*** INPUT MATERIAL ***
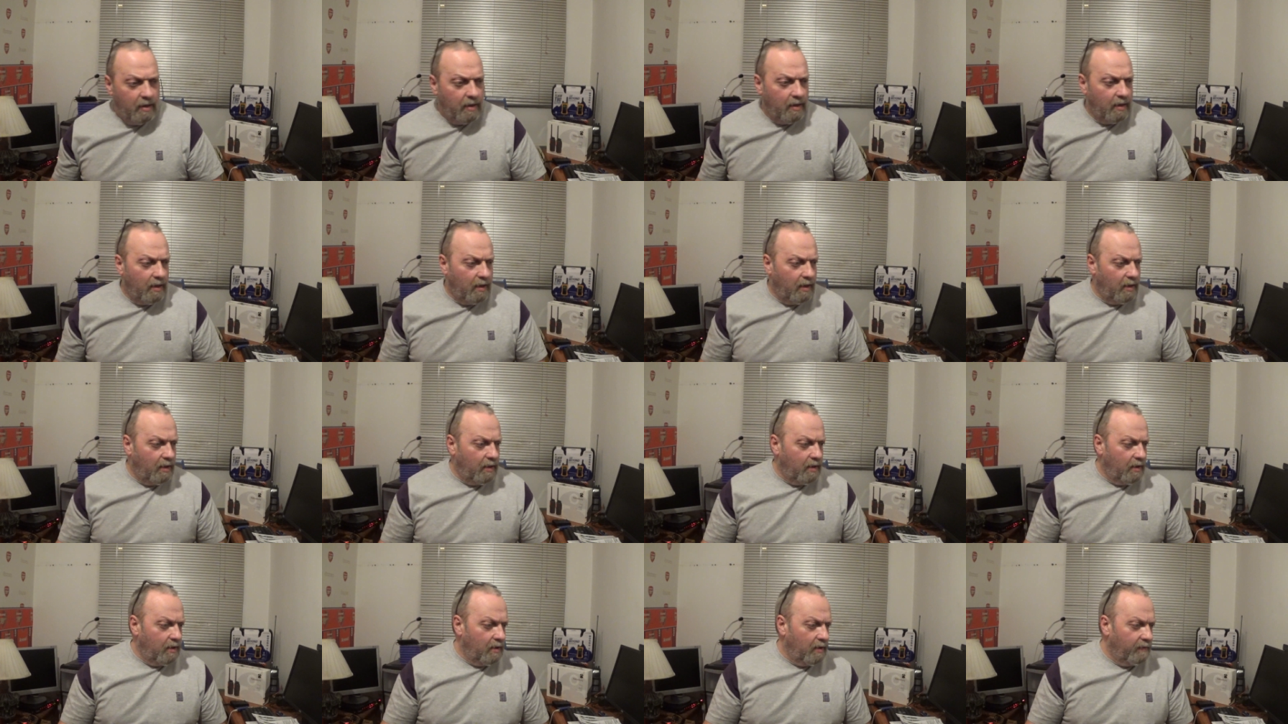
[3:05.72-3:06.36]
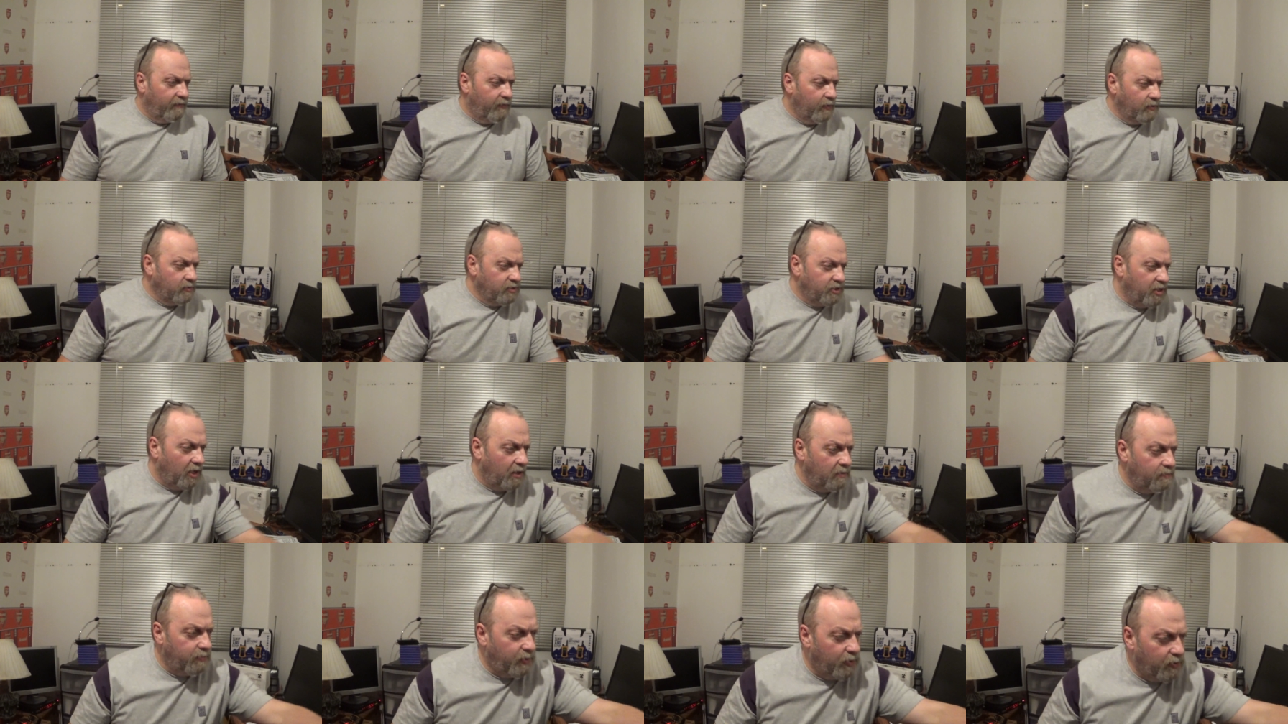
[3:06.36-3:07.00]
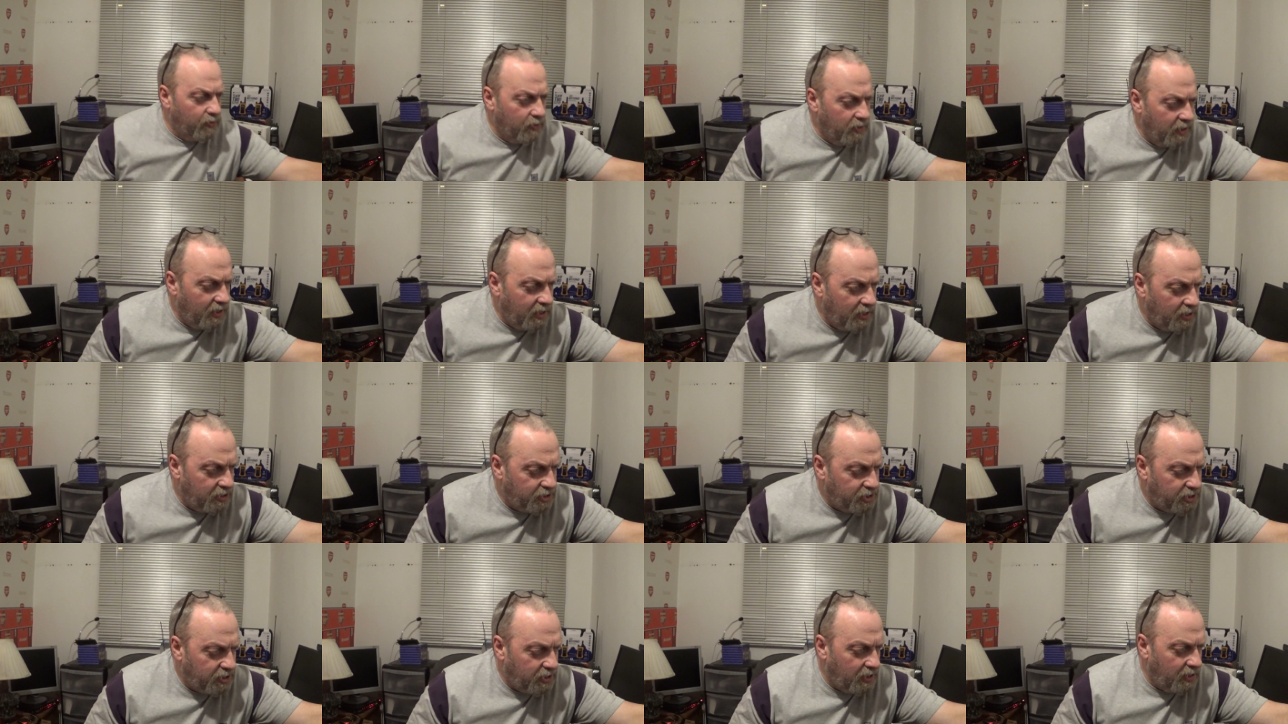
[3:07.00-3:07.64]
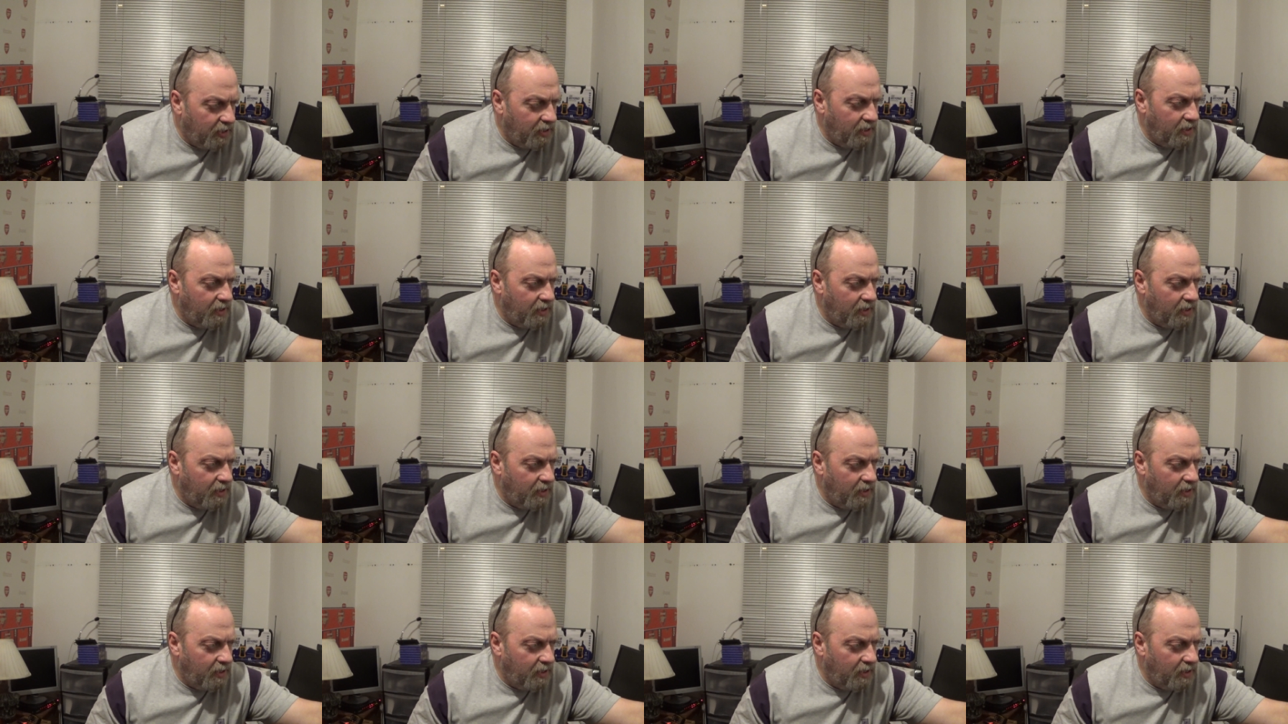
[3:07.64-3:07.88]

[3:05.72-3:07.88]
I've also bought this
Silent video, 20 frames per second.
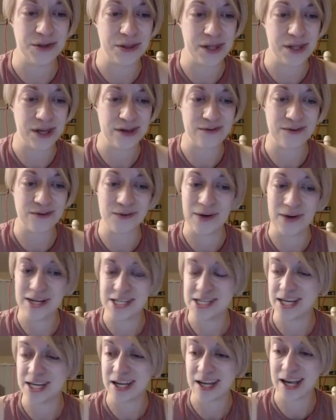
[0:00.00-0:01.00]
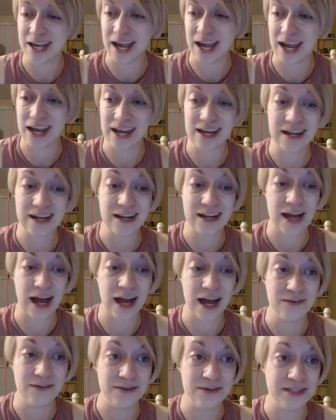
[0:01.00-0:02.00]
So thank you for watching, and
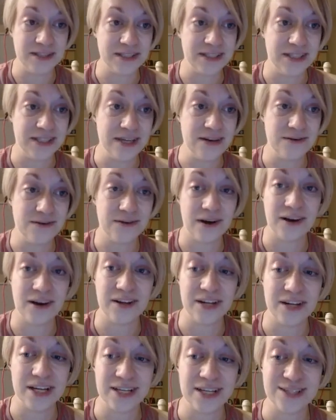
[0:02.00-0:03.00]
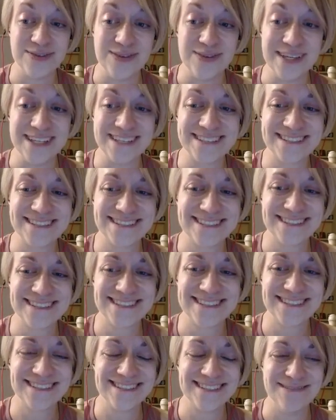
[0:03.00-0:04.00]
I will see you all next week.
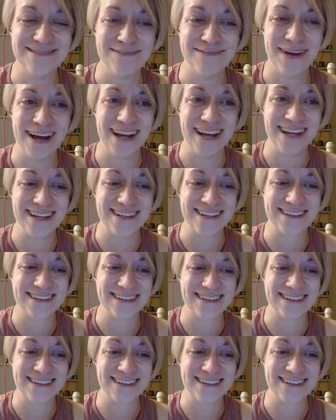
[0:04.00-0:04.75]
Bye.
*** End of INPUT MATERIAL ***
WHAT THIS TASK INVOLVES | Set down the entries exactly as they appear, with every picture left out.

EXERCISE OUTPUT |
[3:05.72-3:06.36]
[3:06.36-3:07.00]
[3:07.00-3:07.64]
[3:07.64-3:07.88]

[3:05.72-3:07.88]
I've also bought this
Silent video, 20 frames per second.
[0:00.00-0:01.00]
[0:01.00-0:02.00]
So thank you for watching, and
[0:02.00-0:03.00]
[0:03.00-0:04.00]
I will see you all next week.
[0:04.00-0:04.75]
Bye.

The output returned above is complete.